Sal era um condimento muito importante nos tempos antigos, mas como era difícil de obter era muito valorizado. Ele gerou uma série de expressões idiomáticas que pimentavam a nossa língua. Dizia-se que os legionários romanos eram pagos em parte em sal para tornar o seu nariz mais palatável, a origem do nosso salário de palavra (de salário). A frase, para valer o seu sal, foi usada como aprovação do seu valor e eficácia. Comer sal com alguém foi usado para significar que você gostou da sua companhia e amizade. Na sociedade educada a cave do sal era colocada no meio da mesa e assim estar acima do sal significava que você estava sentado perto do seu anfitrião e, como consequência, numa posição favorável. Trollope usou o sal, o sal da juventude, para indicar o espírito.
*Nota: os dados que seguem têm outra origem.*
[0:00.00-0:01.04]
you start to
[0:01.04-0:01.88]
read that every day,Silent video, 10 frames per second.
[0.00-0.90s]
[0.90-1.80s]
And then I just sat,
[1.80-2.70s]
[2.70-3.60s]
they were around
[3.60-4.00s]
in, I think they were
E, claro, temos o sal bíblico da terra e muitos outros usos.

No Livro 23 de sua História Naturalis, Plínio o Ancião conta a história de Mithridates o Grande que, numa tentativa de resistir ao assassinato, desenvolveu uma panacéia que foi eficaz contra todas as toxinas conhecidas. Ele tomava sua poção diariamente – segundo Plínio, ela consistia em mais de 50 aditivos diferentes, cada um testado por sua potência em prisioneiros, que eram moídos em pó e feitos em uma pastilha mastigável que ele tomava addito salis grano, com um grão de sal. É conhecido hoje como o mithridate, embora o que era e se era eficaz não esteja claro.

O que resta dos textos clássicos é a realidade e a diligência (ou não) dos escribas, muitas vezes monges, que como parte das suas tarefas diárias copiavam os manuscritos. Eles eram notoriamente imprecisos – eu passei parte do meu terceiro ano na universidade comparando versões do mesmo texto tentando decifrar o que era o original – e frequentemente propensos a introduzir o seu próprio pensamento ou os costumes da época nos textos. E isto é provavelmente o que temos aqui.
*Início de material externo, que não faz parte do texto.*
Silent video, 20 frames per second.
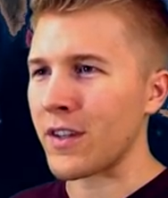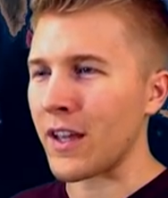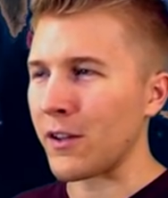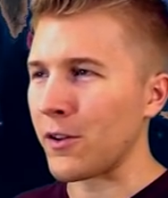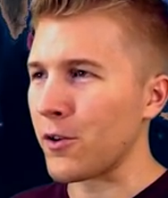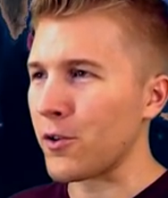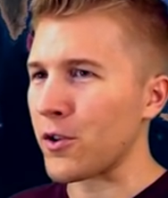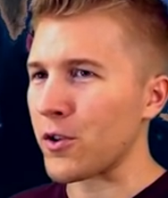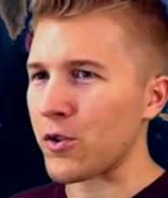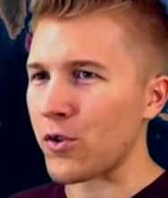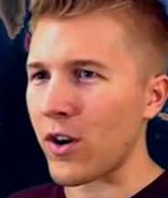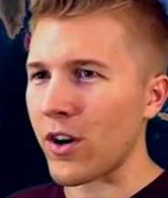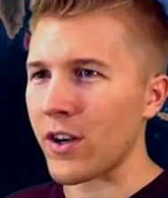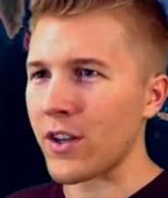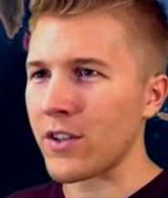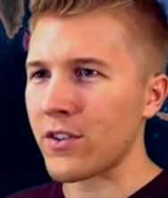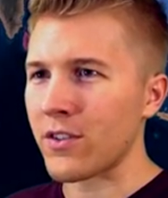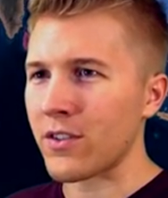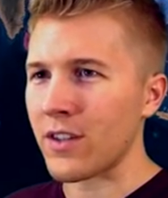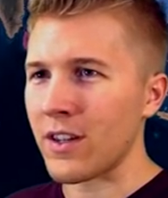that look the
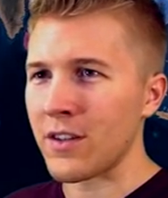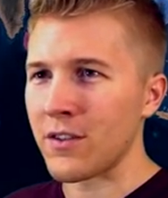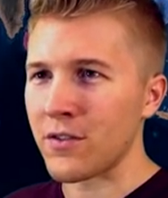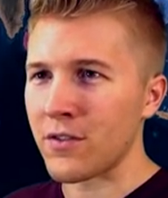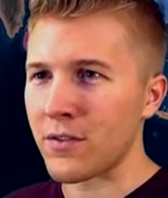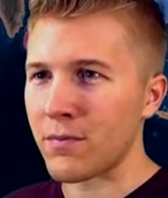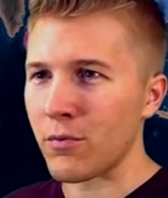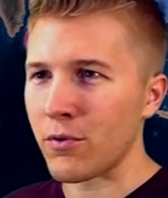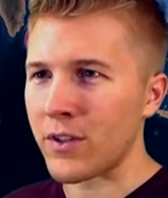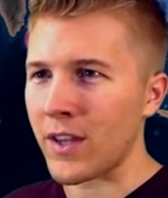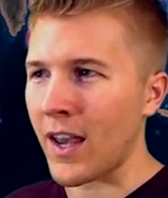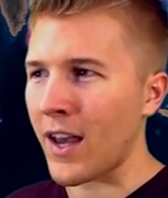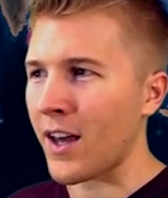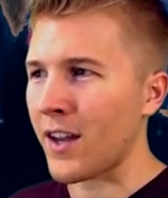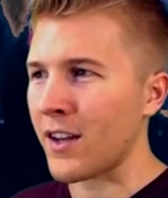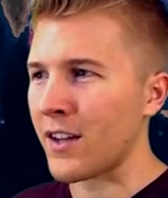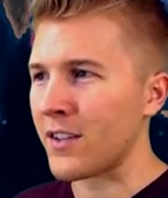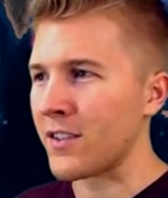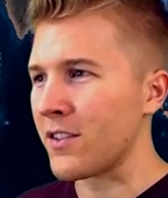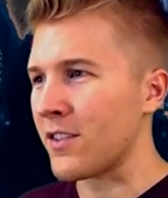strongest, is
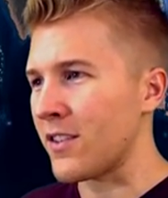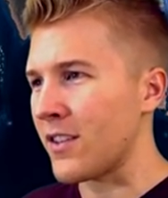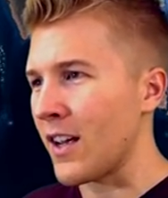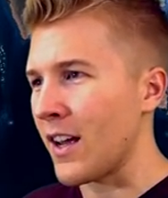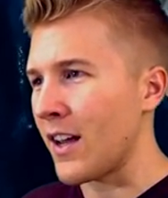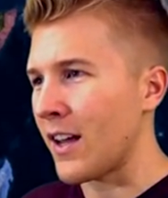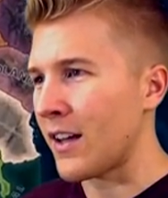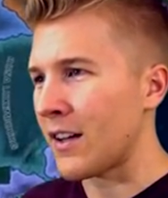Bhutan and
As teorias medievais eram que Plínio estava céptico quanto à veracidade da história Mitridatica e estava a relatá-la com o cavaleiro para a tomar com uma pitada de sal. Isto é improvável de ser correto, primeiro porque o grão de sal não parece ter sido um sinal na literatura romana para se desconfiar do que estava sendo dito. Se ele realmente quisesse colocar o leitor em alerta, Plínio provavelmente teria usado algo mais atual. Em segundo lugar, a frase latina que foi associada ao nosso idioma é uma peça de latim medieval, cum grano salis, que quase certamente não apareceu no texto original.

O uso figurativo da frase data, pelo menos, do século XVII. O Comentário de John Trapp sobre o Antigo e Novo Testamento, datado de 1648, contém a frase: “isto deve ser tomado com um grão de sal”. A variante, pitada, é uma variante muito mais moderna, provavelmente aparecendo pela primeira vez em 1948, ironicamente, em um livro sobre História Romana, F R Cícero de Cowell e a República Romana, “Cícero e seus amigos tomaram mais do que a proverbial pitada de sal antes de engolir tudo o que foi escrito por esses autores anteriores”.

Obviamente, uma pitada é mais do que um grão. Nós somos muito mais extravagantes nestes dias.